Mecvut seçim barajının diktaya yol açtığını ileri süren Kılıçdaroğlu, AK parti'nin 2002 yılında yüzde 34 oy almasına karşın, seçim barajı nedeniyle parlamentonun yüzde 66'sına egemen olduğunu, 2007 yılında yüzde 47 oy oranı ile parlamentoda yüzde 62 çoğunluk elde ettiğini, 2011'de ise yüzde 49 oy oranı ile parlamentonun yüzde 59'una sahip olduklarını aktardı. "Hani milli irade?" diye soran Kılıçdaroğlu, "Son seçimde bizim 33 milletvekilimiz AKP sıralarında. Aldığımız oyun karşılığı milletvekilini çıkaramadık. Kim yaptı bunu? Darbeciler yaptı. Kim sahip çıkıyor? Yine darbeciler. Yani demokrasi darbecileri, Recep Tayyip Erdoğan ve arkadaşları sahip çıkıyor" diye konuştu.
Demokrasi paketinde faili meçhul cinayetlere karşı da bir düzenleme olmadığını iade eden Kılıçdaroğlu, son 10 yılda, 121 faili meçhul cinayet olduğunu söyledi.

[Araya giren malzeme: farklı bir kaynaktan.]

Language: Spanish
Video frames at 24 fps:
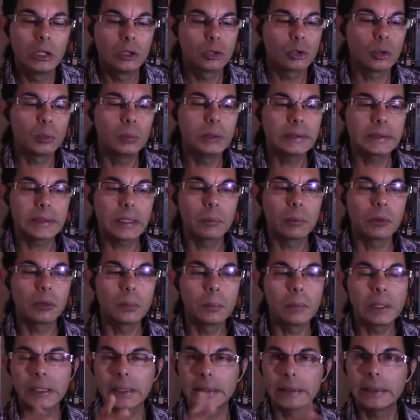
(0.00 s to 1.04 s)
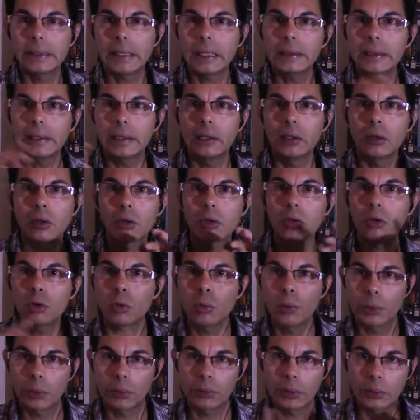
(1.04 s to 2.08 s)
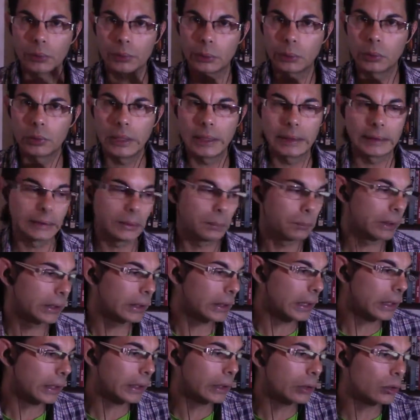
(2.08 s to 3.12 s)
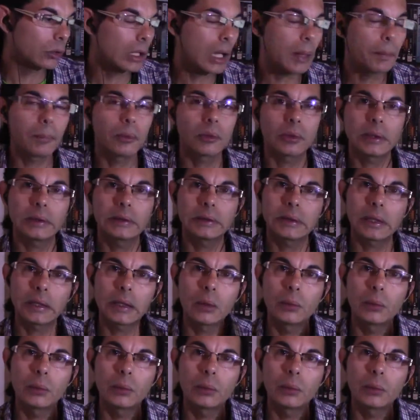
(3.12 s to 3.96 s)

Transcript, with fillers: subís el volumen general en los dos juegos de auriculares. Mientras que con la potencia de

Başbakan Recep Tayyip Erdoğan'ın Hrant Dink'in öldürülmesinin ardından kimsenin endişeye kapılmamasını, olayın mutlaka aydınlatılacağını söylediğini, "Türkiye artık eski Türkiye değil" dediğini aktaran Kılıçdaroğlu, "Türkiye artık eski Türkiye'den de geri herkesin bunu bilmesi gerekir" dedi.
AK Parti iktidarında sıkı yönetim dönemlerinde bile olmayan uygulamaların gerçekleştirildiğini, bunlardan birinin de "gizli tanıklık" olduğunu belirten Kılıçdaroğlu, yargıyı baskı altına alan, yönlendiren, şekillendiren bir uygulama olduğunu kaydetti. Kılıçdaroğlu, demokrasi paketinde bunu kaldıran bir düzenleme olmamasına da dikkati çekti.

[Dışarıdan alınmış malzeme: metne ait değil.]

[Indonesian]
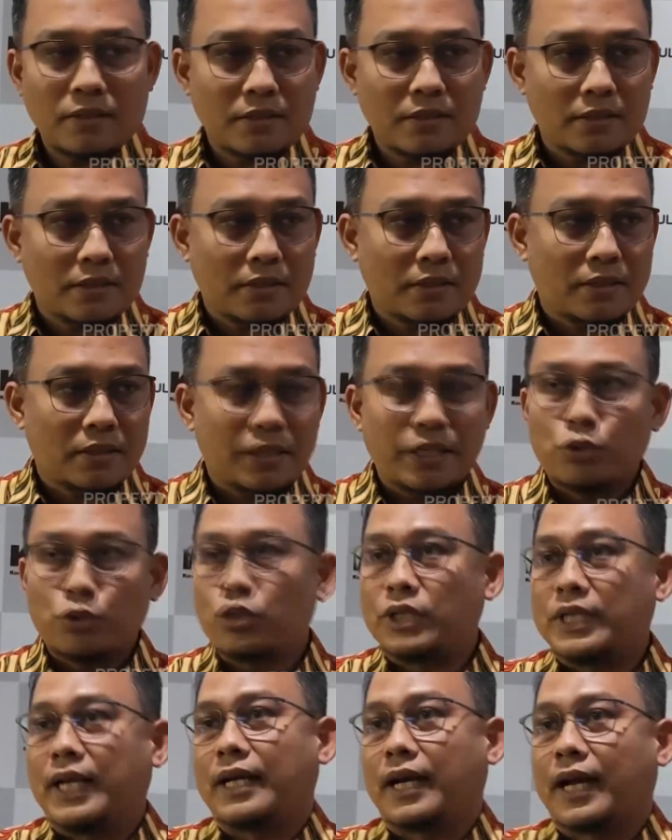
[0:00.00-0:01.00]
uh, itu
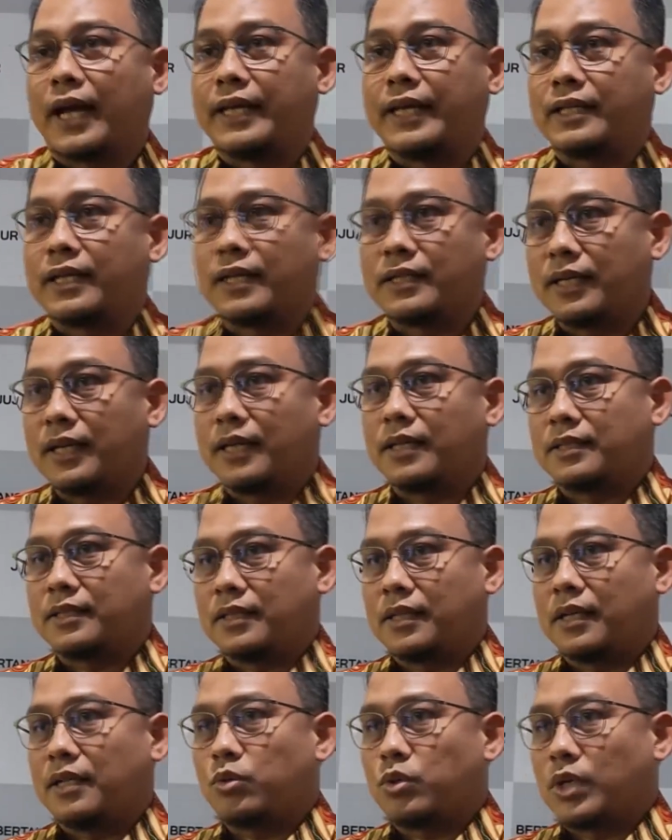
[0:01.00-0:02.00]
tidak ada kaitannya
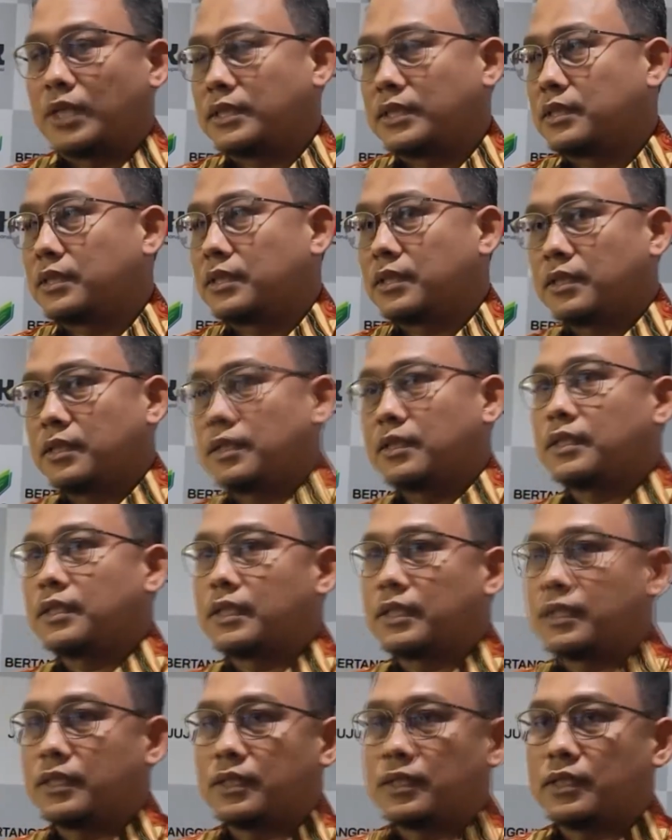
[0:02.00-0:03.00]
ketika tugas
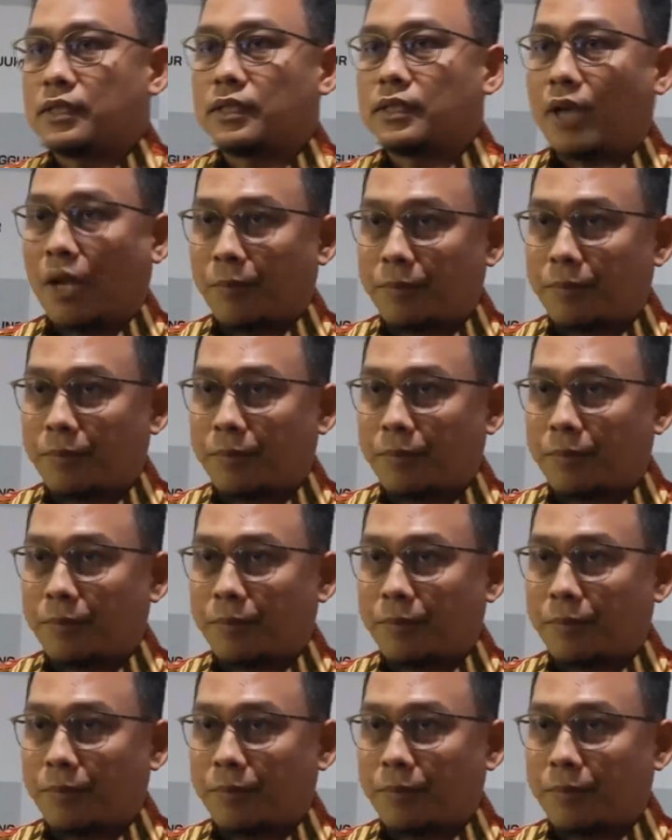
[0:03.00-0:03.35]
di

-"Hapishanelerinde gazeteci olan ülkede, demokrasiden söz edilemez"
Demokrasi paketinde basın özgürlüğüne de yer verilmediğini söyleyen Kılıçdaroğlu, "O kadar ileri gittiler ki herhangi bir gazeteye TMSF aracılığıyla el koyabilirsiniz, bütün yandaşlarınızı oraya koyabilirsiniz, sabahtan akşama onlar anamuhalefet partisi aleyhine yayın yapabilirler. ve bunun adı demokrasi olur. Medya konusunda ciddi sorunlarımız var" değerlendirmesinde bulundu.
Sınır Tanımayan Gazeteciler örgütünün basın özgürlüğüne yönelik yaptığı araştırmayı aktaran Kılıçdaroğlu, Türkiye'nin bu alanda 2002 yılında dünyada 99. sırada olduğunu, bugün ise 154. sıraya gerilediğini dile getirdi. Türkiye'nin dünyanın en büyük gazeteci hapishanesine dönüştürüldüğünü ifade eden Kılıçdaroğlu, "Hapishanelerinde gazeteci olduğu zaman o ülkede demokrasiden söz edilemez" dedi.
-"Darbe hukukuna yapıştılar, yollarına onunla devam ediyorlar"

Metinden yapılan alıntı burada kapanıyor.